(Dataset entries)
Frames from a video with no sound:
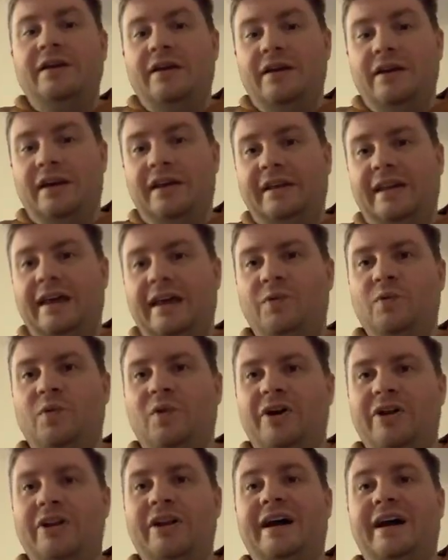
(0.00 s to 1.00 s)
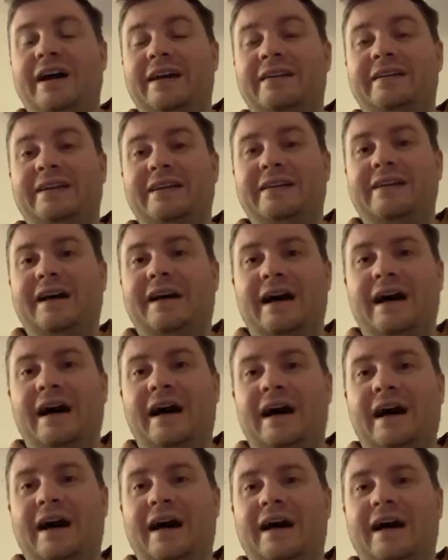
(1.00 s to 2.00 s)
Uh, day one I did
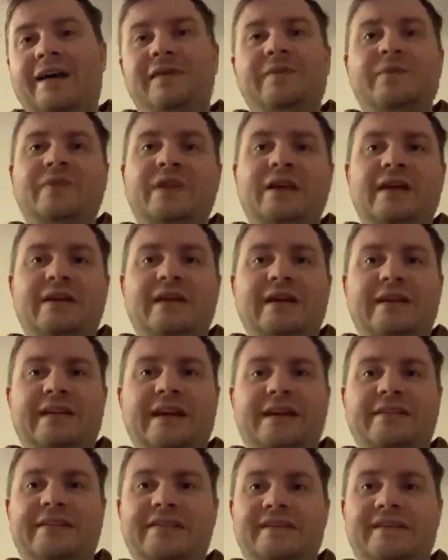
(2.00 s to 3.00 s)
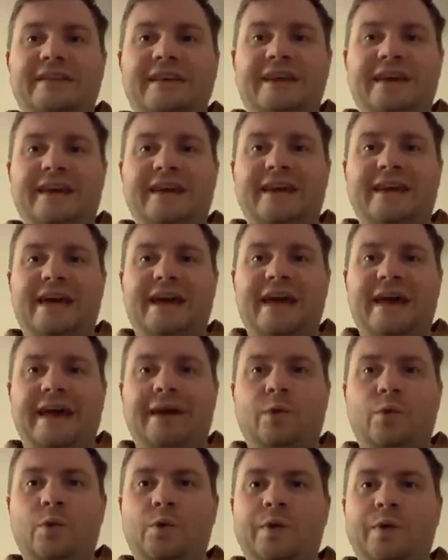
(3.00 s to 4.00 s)
a Legend King
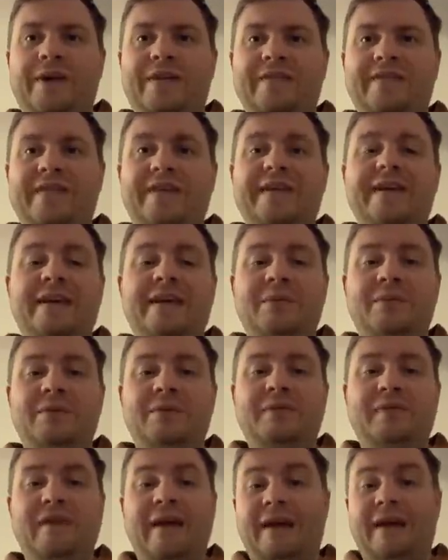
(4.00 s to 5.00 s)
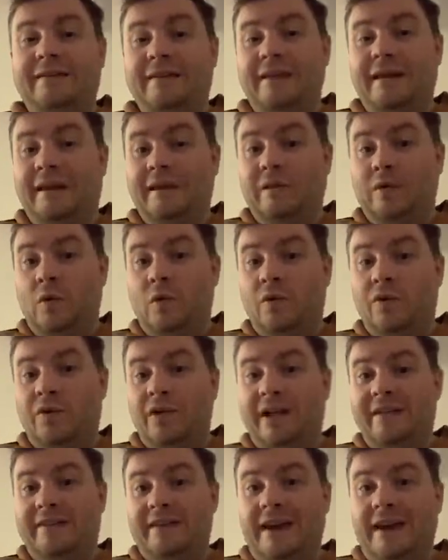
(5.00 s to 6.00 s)
and Queen team that ignored
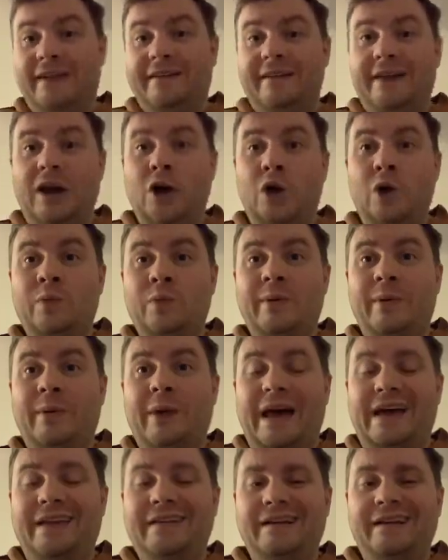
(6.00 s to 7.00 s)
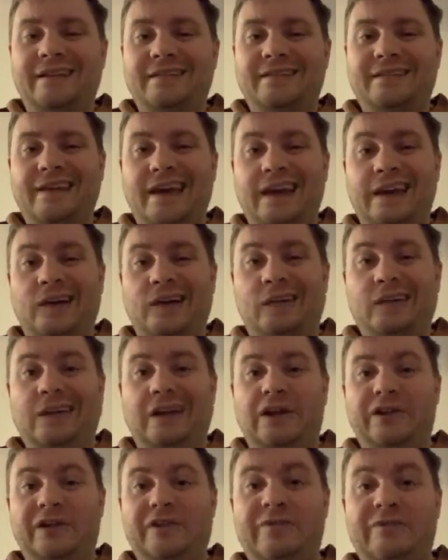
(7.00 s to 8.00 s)
the attack down and instead got a
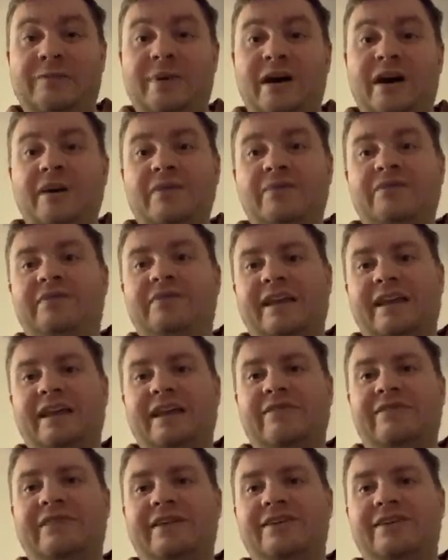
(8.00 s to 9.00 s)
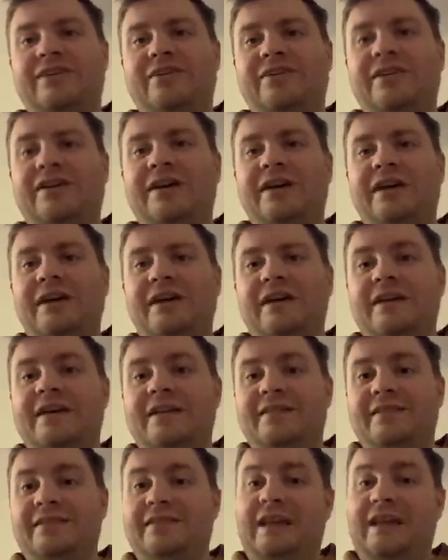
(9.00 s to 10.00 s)
lot of buffs and I figured
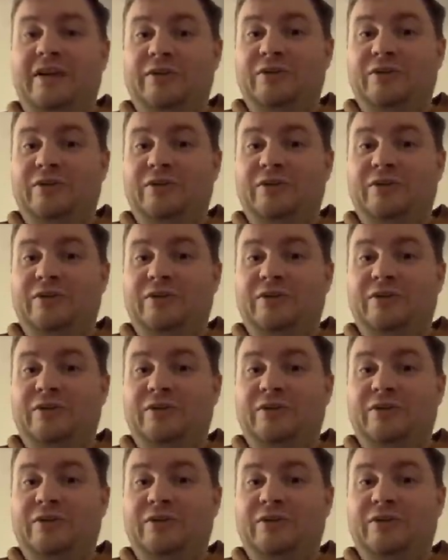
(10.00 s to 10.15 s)
that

*What is being asked*. What is needed is an exact copy of the lines from the line with "(7.00 s to 8.00 s)" to the end of the data above, both included, without any pictures.

*Solution for this exercise*.
(7.00 s to 8.00 s)
the attack down and instead got a
(8.00 s to 9.00 s)
(9.00 s to 10.00 s)
lot of buffs and I figured
(10.00 s to 10.15 s)
that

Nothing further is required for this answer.